Не понял кассир Петр Прохорович, зачем ему миллион возвращают: он миллион выдал, правильную бумагу взамен получил, в чем же дело? Вот она – бумага. На месте. И в бумаге все правильно. Ткнул кассир перстом в чистый листочек тетрадный, осекся, присмотрелся, удивился, поперхнулся, сомлел, захрипел, губы посиневшие закусил, глаза закатил, со стула сполз. Тут-то его и подхватили санитары.
Предусмотрительность – великое дело.
Если займетесь чародейством, не забывайте врача с санитарами к потерпевшим приставлять. Милосердие украшает.
17
– Карту вижу.
– Красное – Советский Союз.
– Знаю.
– Теперь смотри еще раз: теперь все на карте красное, все континенты.
Не верит себе Мессер: точно – все вдруг континенты на карте кроваво-красными стали. Зажмурил Мессер глаза, снова открыл: дери черт этот Кремль и его обитателя – не может быть такого, но все страны красные. Как сказал Сталин, так и есть: только что были континенты на карте разноцветными, как одеяло лоскутное, а тут – единого цвета. Цвета крови, в боях пролитой.
– Веришь силе моей?
– Верю. Ты сильнее меня, Сталин. Отпусти.
– Отпускаю.
Тут же разом все континенты на карте заплаточками разноцветными изукрасились. Один только Советский Союз, как ему и положено, красным остался. Чудеса.

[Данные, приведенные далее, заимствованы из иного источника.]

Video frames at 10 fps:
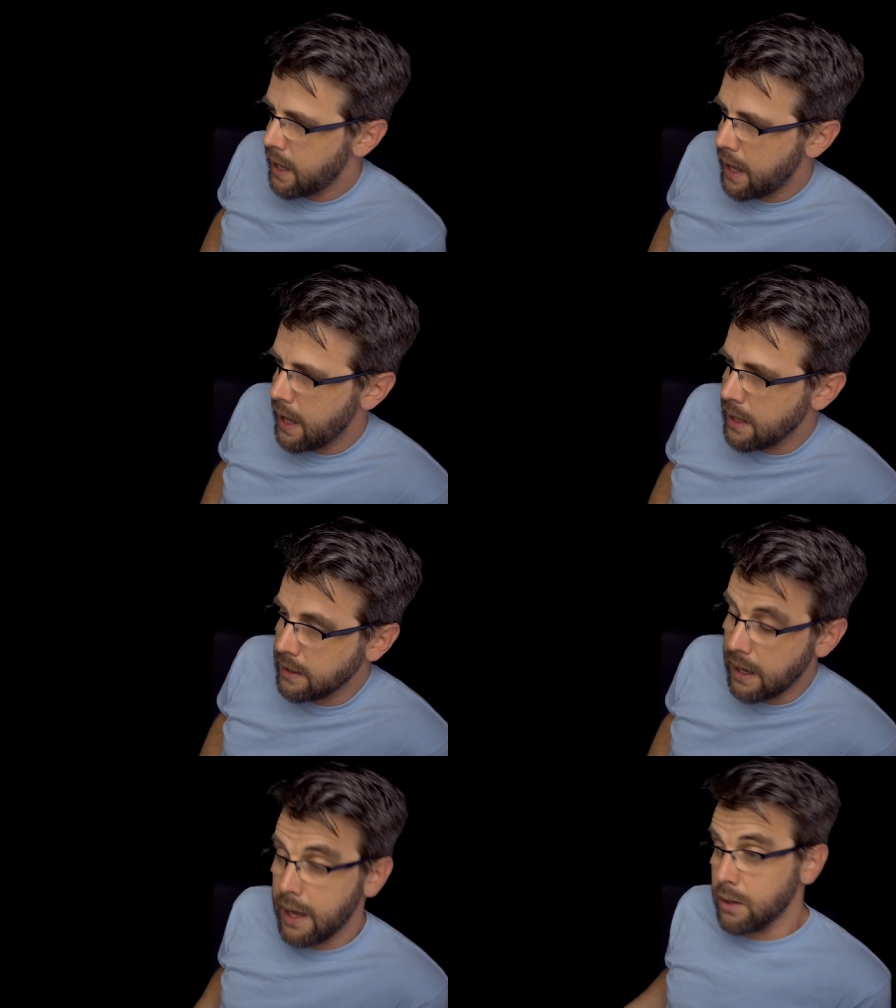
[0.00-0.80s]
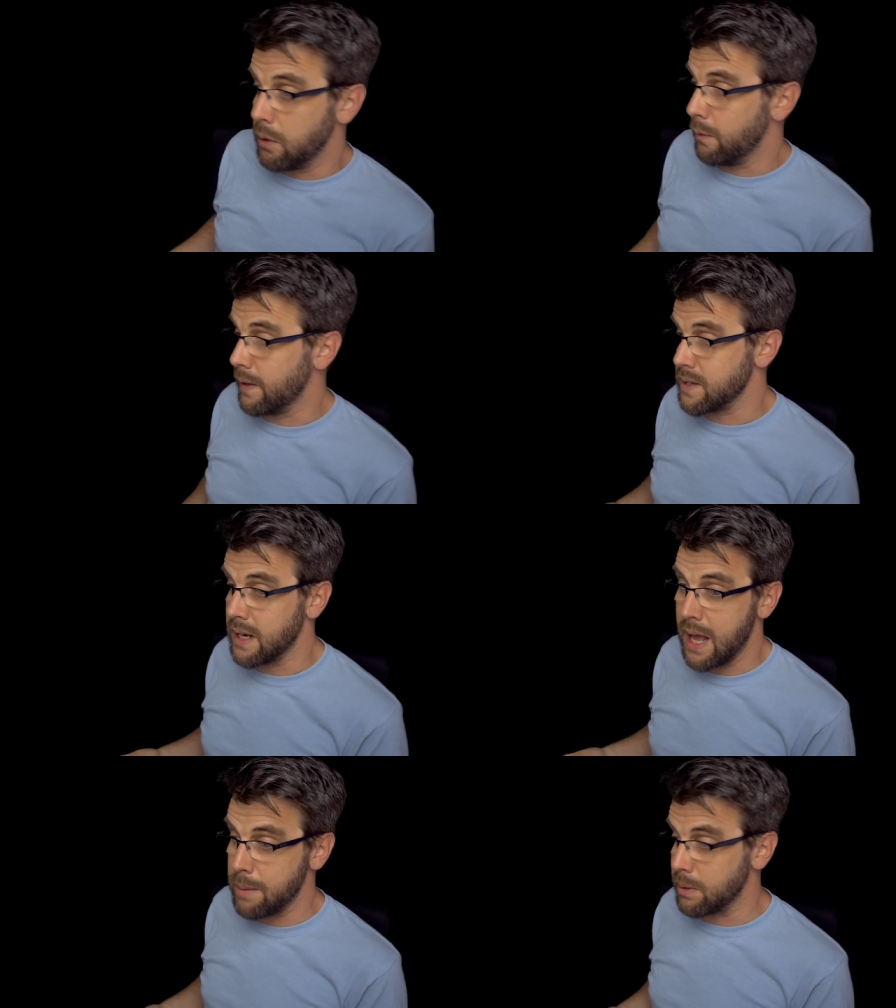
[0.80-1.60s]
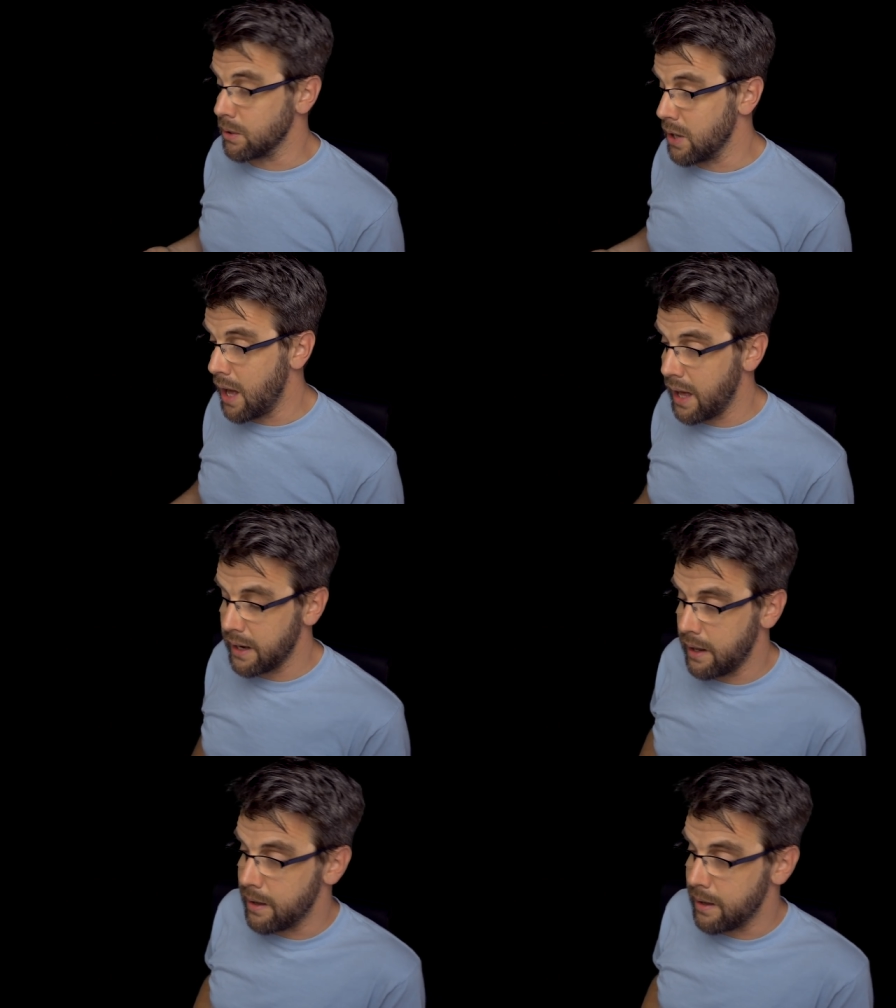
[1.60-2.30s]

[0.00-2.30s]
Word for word: And I don't know if that's going to happen or not.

Не встречал Мессер на белом свете человека сильнее себя. И вот встретил. Признал силу. А выразить восхищение чужой силой не знал как. Потому только махнул рукой, головой кивнул и на русский манер изрек кратко:
– Во, бля!
Глава 10
1
Если вы решили, что и Сталин был чародеем, то я вас разочарую. Это, конечно, не так. Товарищ Сталин чародеем не был и магическим даром не обладал.
Он был укротителем чародеев.
2
Почему Мессер зарабатывал деньги тяжким трудом циркового фокусника, если мог просто взять в любом банке ровно столько, сколько ему требовалось? Да и вообще, зачем ему деньги, если мог иметь все, что хотел, без денег? Зачем он демонстрировал всему миру свои необычные способности, если была возможность жить тихо, шею над толпою не вытягивая, и творить то, что нравится? И почему он не рвался к власти, хотя мог управлять любыми толпами? Почему Мессер пришел в Советский Союз? Почему не в Америку?
На все эти вопросы у меня ответов нет. Я не знаю. Я только знаю, что во всем мире чародей Рудольф Мессер уважал одного человека – Сталина. После укрощения стал уважать даже больше…
После той встречи в Кремле, показав свою силу и почувствовав сталинскую, чародей Рудольф Мессер стал другом Сталина, возможно, единственным другом. Других друзей у Сталина не было. Были собутыльники, были соперники, были соратники, были ученики и подчиненные. А друзей…
И вот появился.
Может, Сталину не хватало того, кому можно излить душу? Может, нужен был кто-то, с кем не надо лукавить? Может быть, нужен был Сталину рядом человек, который имел почти такие же способности управлять людьми, как и сам Сталин, но к власти не рвавшийся?
И сразу так у них повелось: в присутствии посторонних – на «вы», а вдвоем – на «ты» говорят. Как в чародейском мире заведено. Знаю еще, что Мессер сразу открыл Сталину свою слабость: он боялся собак, ротвейлеров. В присутствии ротвейлера не мог работать. (Мессер не говорил высоким слогом: гипнотизировать, чаровать, колдовать, он говорил просто – работать.) Почему Мессер раскрыл Сталину свою слабость, мне тоже непонятно. Их, чародеев, разве поймешь? Никому никогда не рассказывал, а Сталину возьми и откройся. На самой первой встрече.